▸ **TASK**: After locating "[0:03.00-0:04.00]", return its line and all lines that follow through the end of the listing below, exactly; leave out pictures.

▸ **INPUT DATA**:

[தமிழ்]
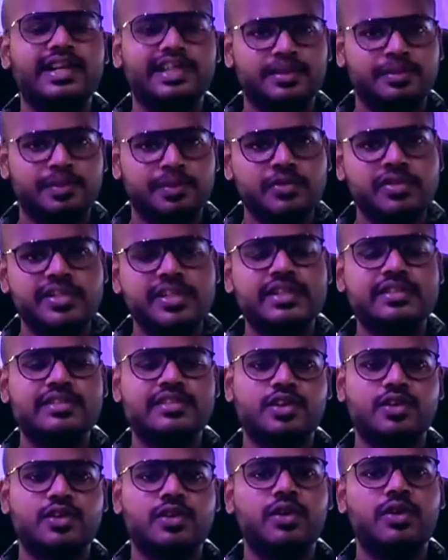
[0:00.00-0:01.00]
எனக்கு மியூசிக்
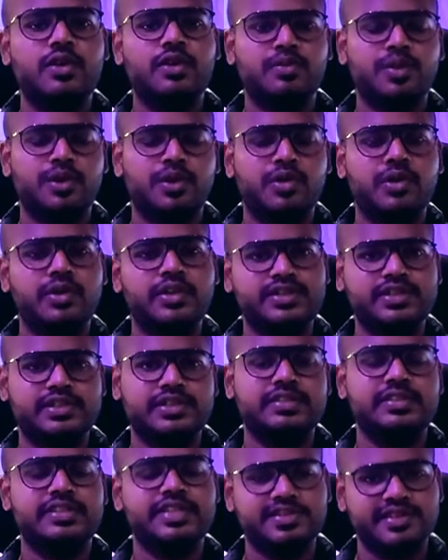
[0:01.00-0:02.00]
அண்ட் சவுண்டில் ஒர்க் பண்ணணுன்ட்டு
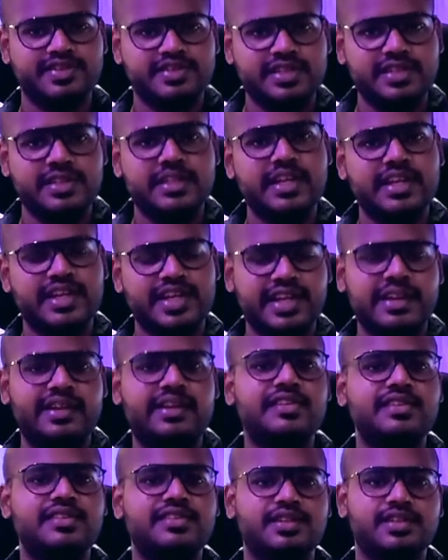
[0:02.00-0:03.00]
சின்ன வயசுலேருந்து நிறைய
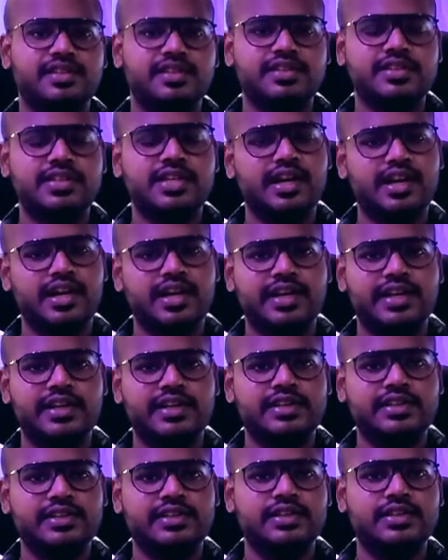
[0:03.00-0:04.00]
இன்ட்ரெஸ்ட் இருந்துச்சு ஆனால்
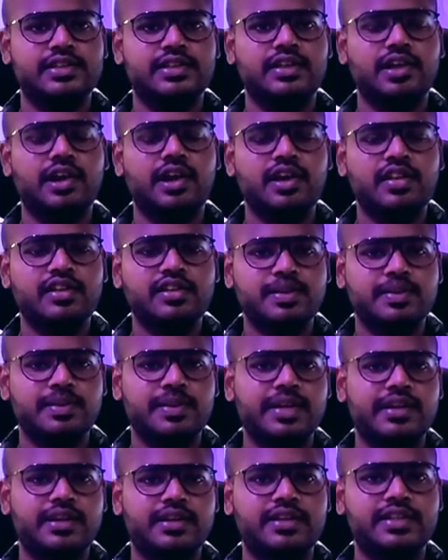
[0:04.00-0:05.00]
எனக்கு நாலேஜ்
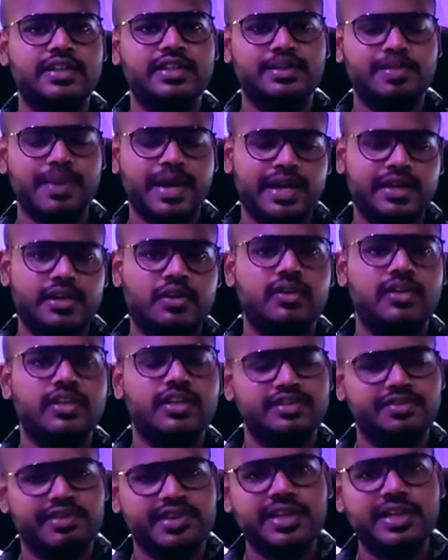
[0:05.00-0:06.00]
அப்படின்றது இந்த பேக்ரவுண்ட்
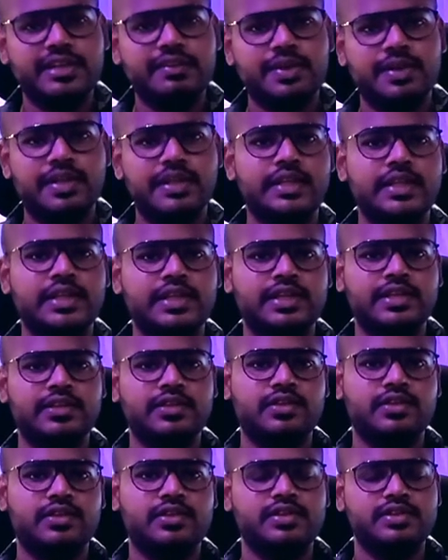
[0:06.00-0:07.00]
இந்த ஃபீல்டை பற்றி
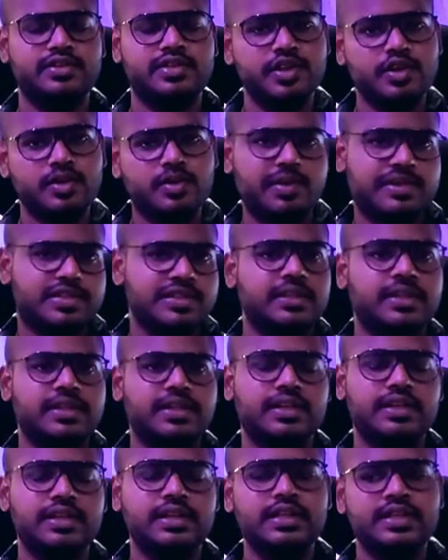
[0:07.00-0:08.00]
ஒரு ஜீரோ பர்சன்ட்
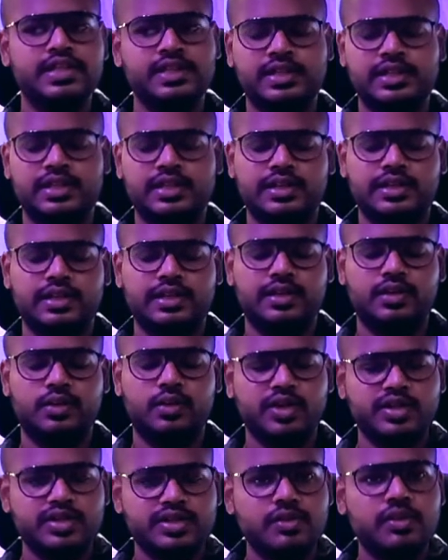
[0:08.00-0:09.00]
தான்
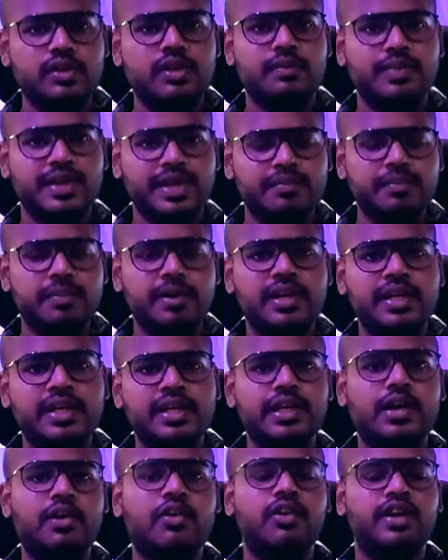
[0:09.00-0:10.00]
ஒன்ஸ் அவங்கள மீட் பண்ணி
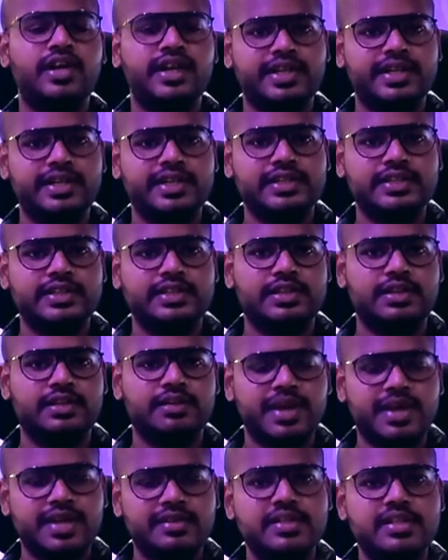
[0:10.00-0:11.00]
அவங்க கிட்ட
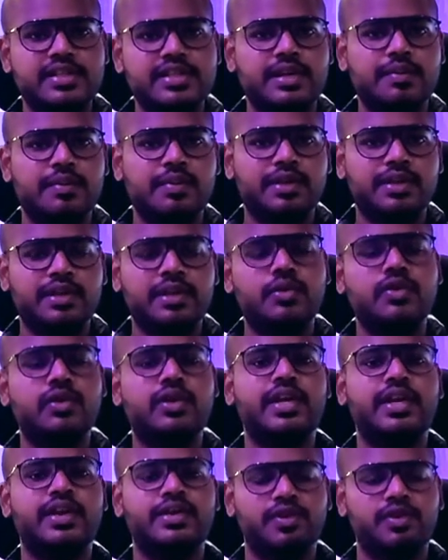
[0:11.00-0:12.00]
பேசினதுக்கு அப்புறம் தான்
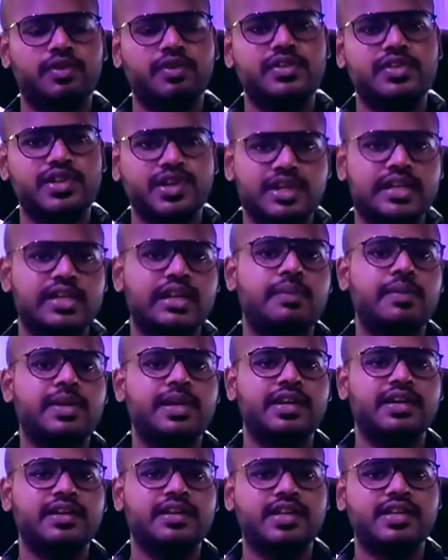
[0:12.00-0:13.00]
ஓகே இவ்வளோ விஷயம் இருக்குது
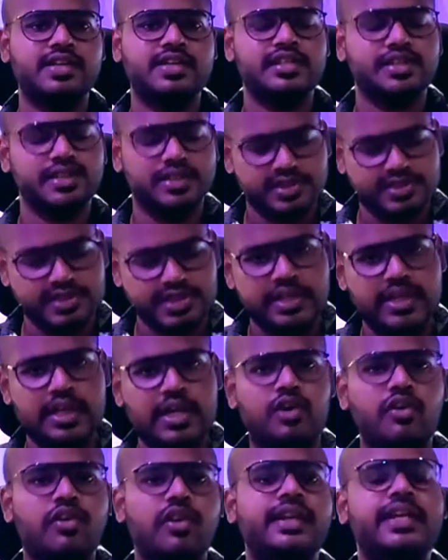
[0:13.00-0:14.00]
அப்படின்ற தெரிஞ்சு தென்
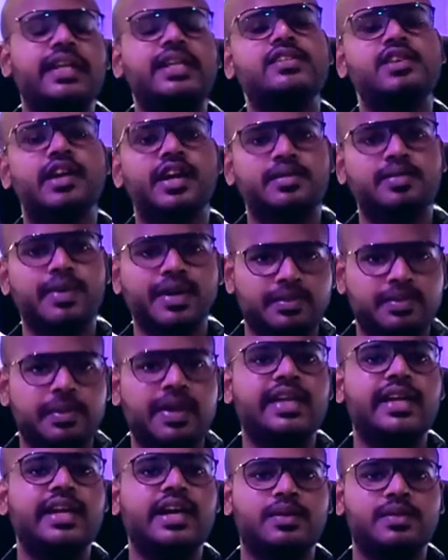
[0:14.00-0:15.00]
நான் அவங்ககிட்டே ஜாயின் பண்ணி
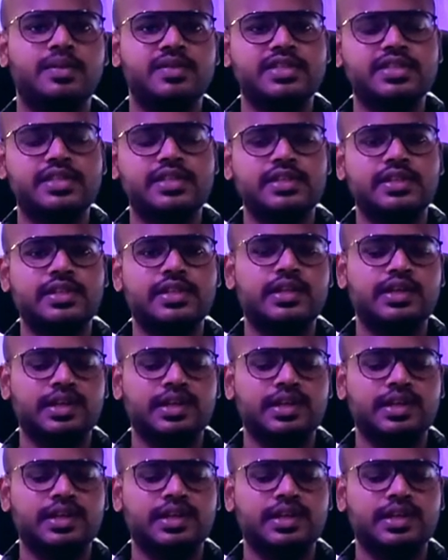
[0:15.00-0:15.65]
படிக்க ஆரம்பித்தேன்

▸ **EXERCISE ANSWER**:
[0:03.00-0:04.00]
இன்ட்ரெஸ்ட் இருந்துச்சு ஆனால்
[0:04.00-0:05.00]
எனக்கு நாலேஜ்
[0:05.00-0:06.00]
அப்படின்றது இந்த பேக்ரவுண்ட்
[0:06.00-0:07.00]
இந்த ஃபீல்டை பற்றி
[0:07.00-0:08.00]
ஒரு ஜீரோ பர்சன்ட்
[0:08.00-0:09.00]
தான்
[0:09.00-0:10.00]
ஒன்ஸ் அவங்கள மீட் பண்ணி
[0:10.00-0:11.00]
அவங்க கிட்ட
[0:11.00-0:12.00]
பேசினதுக்கு அப்புறம் தான்
[0:12.00-0:13.00]
ஓகே இவ்வளோ விஷயம் இருக்குது
[0:13.00-0:14.00]
அப்படின்ற தெரிஞ்சு தென்
[0:14.00-0:15.00]
நான் அவங்ககிட்டே ஜாயின் பண்ணி
[0:15.00-0:15.65]
படிக்க ஆரம்பித்தேன்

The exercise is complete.